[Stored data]
______________________________

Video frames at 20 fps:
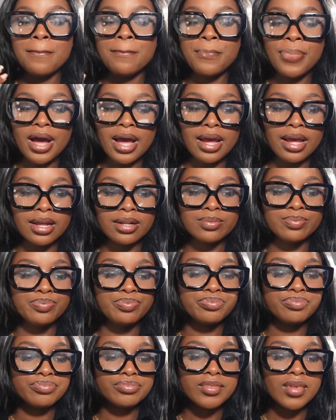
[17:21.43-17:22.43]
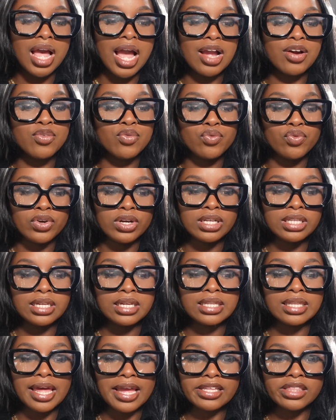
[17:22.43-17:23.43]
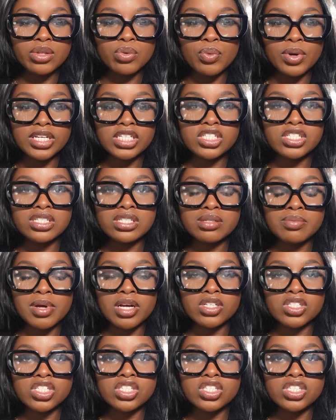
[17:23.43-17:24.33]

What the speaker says: But I really like the way she smells.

______________________________

AIM OF THE EXERCISE: Could you return exactly the lines starting with the one that contains "[17:21.43-17:22.43]" and ending with the last line of the data above? Leave the pictures out.

RESPONSE TO THE EXERCISE:
[17:21.43-17:22.43]
[17:22.43-17:23.43]
[17:23.43-17:24.33]

What the speaker says: But I really like the way she smells.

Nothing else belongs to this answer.